- DIRECTIONS:
Images are to be left out when the records below are printed word for word.

(DATA EXTRACTS)

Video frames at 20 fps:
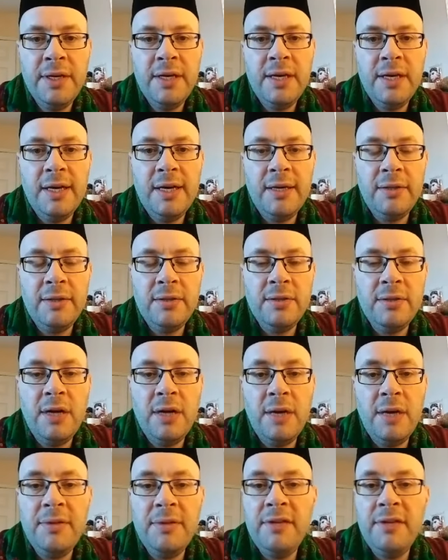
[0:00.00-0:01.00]
And
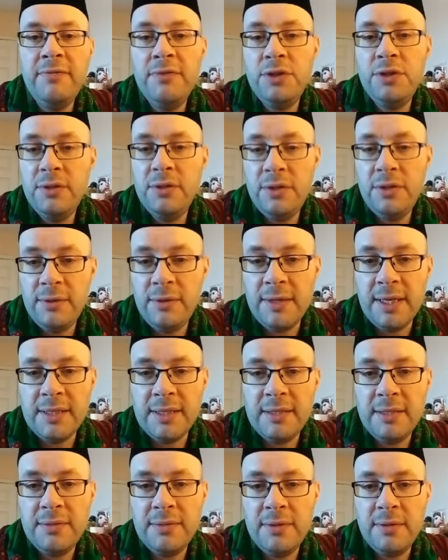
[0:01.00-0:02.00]
I believe we should do that
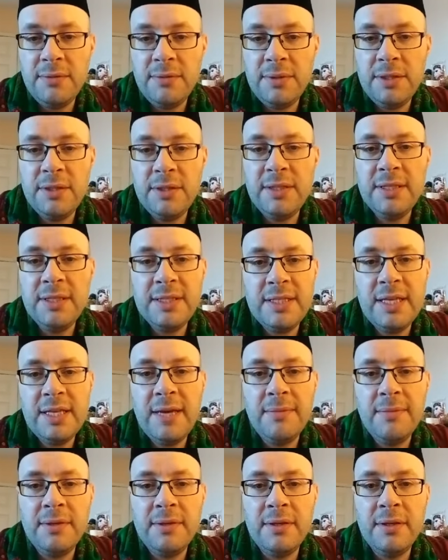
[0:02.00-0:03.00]
as well. We should
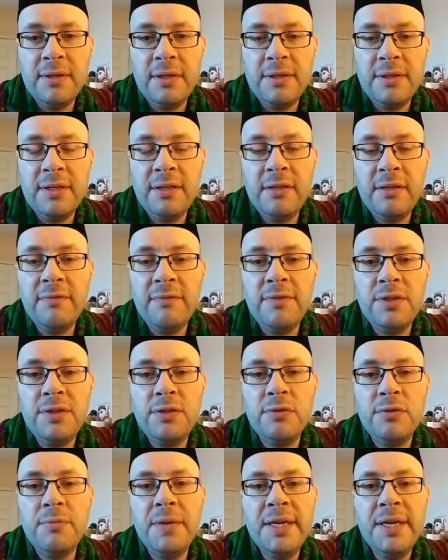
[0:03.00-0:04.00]
accept that on an
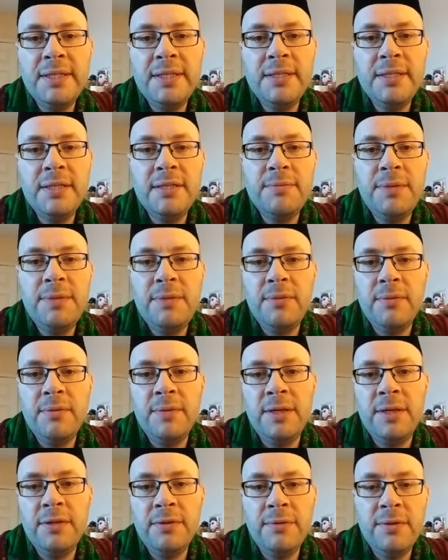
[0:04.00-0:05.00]
individual basis, people
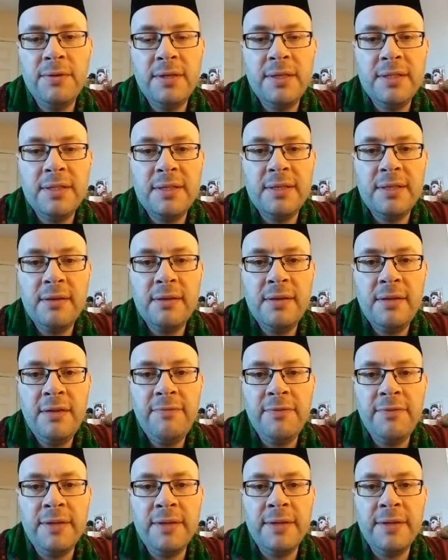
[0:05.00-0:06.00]
might do things a little
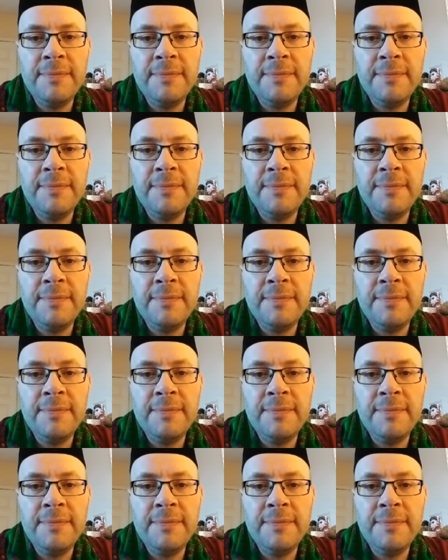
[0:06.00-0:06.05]
differently.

(End DATA EXTRACTS)

- RESPONSE AREA:
Video frames at 20 fps:
[0:00.00-0:01.00]
And
[0:01.00-0:02.00]
I believe we should do that
[0:02.00-0:03.00]
as well. We should
[0:03.00-0:04.00]
accept that on an
[0:04.00-0:05.00]
individual basis, people
[0:05.00-0:06.00]
might do things a little
[0:06.00-0:06.05]
differently.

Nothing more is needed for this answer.